As Niebuhr pushed Herberg into Jewish texts, so Herberg pushed Oden to the sources of orthodox Christian faith.
I plunged into reading the earliest Christian writers: Polycarp, Ignatius and Justin Martyr. I wanted them to feed my soul (137). … I had been enamored with novelty. Candidly, I had been in love with heresy. Now I was waking up from this enthrallment to meet a two thousand year stable memory (140) … In the season of Epiphany 1971 I had a curious dream in which I was in the New Haven cemetery and accidentally stumbled upon my own tombstone with this puzzling epitaph: “He made no new contribution to theology”. I woke up refreshed and relieved (143).
From those days on Oden became a new kind of orthodox activist, and he began to develop nothing less than a breath-taking, unrevised paleo-orthodox Christian theology that showed up time and time again in his works over the last thirty years, and a few deserve to be mentioned: Systematic Theology (3 volumes, 1987-1992) reduced eventually to one Classic Christianity: A Systematic Theology (2009), John Wesley’s Scriptural Christianity (1994), The Justification Reader (2002), One Faith (with J.I. Packer), and the incomparably valuable and successful Ancient Christian Commentary and its various offshoots.
Oden moved from a politico-theological orientation to a classic, creedal orthodoxy and in so doing made new friends and offended old ones. His continued experience at Drew is the all-too-common story of intolerance by those who affirm tolerance most vocally and who, in effect, suppress voices of conservatives.
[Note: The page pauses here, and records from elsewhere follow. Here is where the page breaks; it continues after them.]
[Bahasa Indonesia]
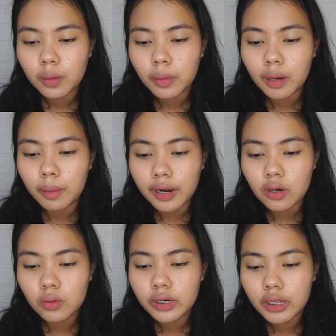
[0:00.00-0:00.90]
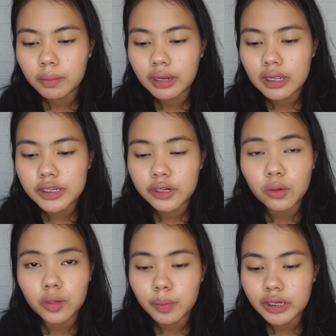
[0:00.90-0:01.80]
melembabkan kulit mengatasi
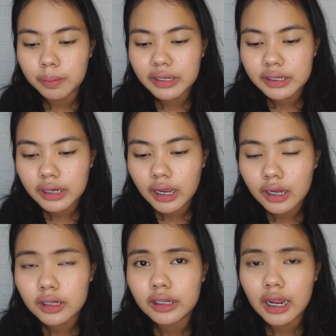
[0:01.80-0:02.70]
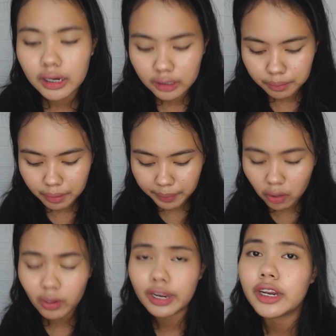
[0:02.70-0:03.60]
kulit pecah-pecah dan baby
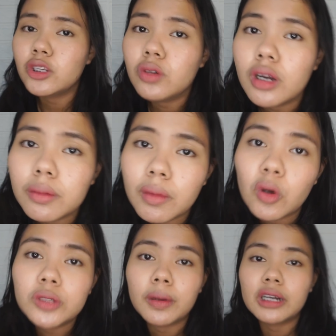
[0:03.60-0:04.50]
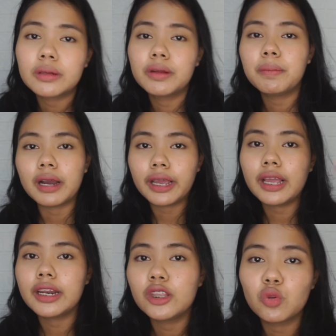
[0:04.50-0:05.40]
oil ini juga bagus banget dipakai
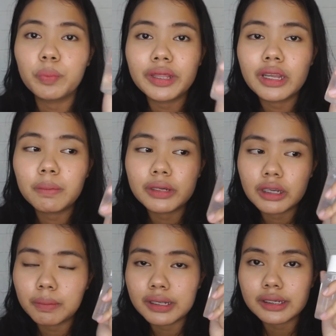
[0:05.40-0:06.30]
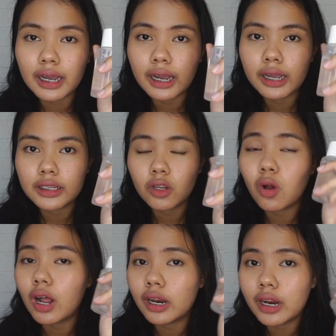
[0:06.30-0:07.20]
di tumit yang pecah-pecah guys kalau
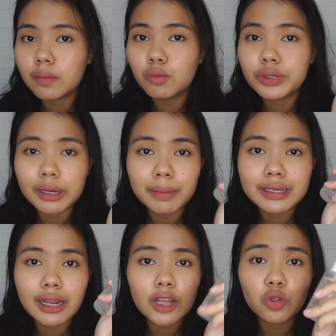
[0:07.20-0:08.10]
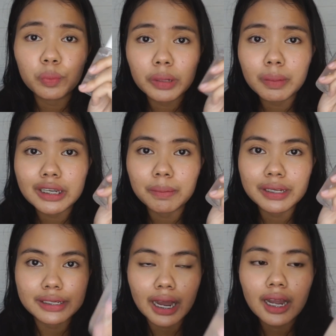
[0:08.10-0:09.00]
kalian punya masalah tumit
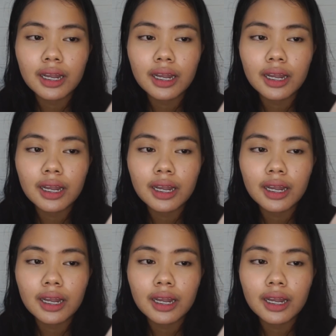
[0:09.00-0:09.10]
pecah-pecah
In the 1980s it seemed that almost every decision had a politically correct component. I valued the attempt at fairness in language and correctives to racism and sexism, but if those correctives were made disproportionately at the cost of quality in basic Christian teaching, I was concerned. I supported affirmative action but resisted its abuses. I could not have predicted the high price I would pay (183).
But Oden’s account is not embittered or embattled; the man is gracious through and through and found new friends – like Richard Neuhaus, Cardinal Josef Ratzinger, J.I. Packer and other evangelical luminaries. What he lost he gained.
His rather idyllic country boyhood where family was everything, the Methodist church the center of his community, and hard work and responsibility the air he breathed, led him to a life shaped by needing and finding one’s calling. Thus, “All Methodists back then knew that everyone had a calling that would have purpose and meaning to their lives, but I wasn’t sure what mine might be” (23). He found it in paleo-orthodoxy. A calling more need to heed.